Apple has been "eh, do your best" as far as making best use of lotsa cores. But, at least they have Dispatch, which (I think, anyway, have not tried it yet) simplifies widening out your app while also being core-agnostic.
Show me a platform that does it much better than Apple though. Between GCD and Swift Concurrency (I won't repeat
@casperes1996's good details here), Apple's been one of the few actually tackling this in any way at the platform level. Last time I checked Windows, the thread pool APIs required you to handle scaling to the CPU core count, etc, etc. Linux is much the same, but I could be wrong.
EDIT: I guess .NET has their own async/await, but some of this depends on the internal implementation of the thread pool these tasks run on. The default ThreadPool implementation in .NET was quite vulnerable to thread explosions if your queued tasks blocked for I/O when I used it.
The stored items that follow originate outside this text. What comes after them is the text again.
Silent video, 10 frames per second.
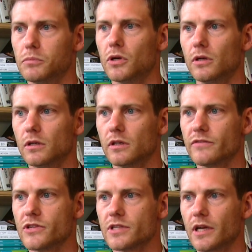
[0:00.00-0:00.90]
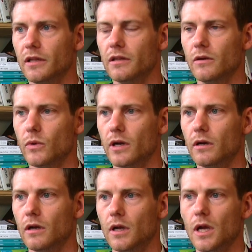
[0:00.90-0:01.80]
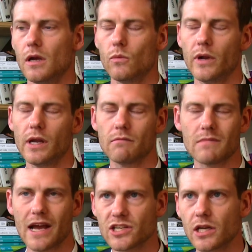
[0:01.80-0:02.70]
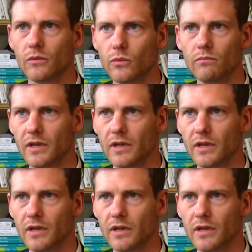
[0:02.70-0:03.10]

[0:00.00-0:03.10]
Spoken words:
part of society, where we actually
It was not recommended to be used for blocking I/O for that reason. So if async/await avoids this problem, it might be similar enough to Swift Concurrency to be useful, but .NET isn't exactly a popular platform.
The thing about multithreading a process is it causes your problems to expand, shall we say, exponentially with each added thead. Classic threading is nightmarish. From what I understand about Dispatch, it looks to be somewhat-to-a-lot less headache-inducing, and, theoretically, lets you make use of as many cores as the OS wants to give you. So, going wide in macOS could be a significant gain. Maybe.
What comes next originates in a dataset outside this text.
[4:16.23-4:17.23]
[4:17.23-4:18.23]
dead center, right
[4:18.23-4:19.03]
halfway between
I've been working with Dispatch and Switch Concurrency since they were introduced, and honestly, I have yet to find a better way to multi-thread general purpose apps. Because you can simply dispatch tasks to the managed thread pool, and with Swift Concurrency, have the language itself manage data access bottlenecks with actors. It's much easier on Apple platforms to say "Hey, this thing really should fork into an extra thread, do the work, and then update some state for the UI". But the gotcha is that this still doesn't lead apps to suddenly be embarrassingly parallel. But they do get the benefit of freeing up the main thread from processing images/etc, which makes the UI feel better than it would otherwise.
The future is specialised processors, and until then, scaling out on general purpose hardware - if possible.
This is exactly why I am skeptical of a 50-core consumer processor though. Taking the example from
@casperes1996, where they spike the CPU cores going wide processing images, this isn't that uncommon these days. My own app does something similar. But going wider just means worse utilization overall because these spikes are brief. Yet, I'm somewhat surprised that Apple's only enabled GPU processing for this, when an ASIC block that provides JPEG/WEBP compression/decompression similar to H264/265/etc would be quite beneficial for these common use cases.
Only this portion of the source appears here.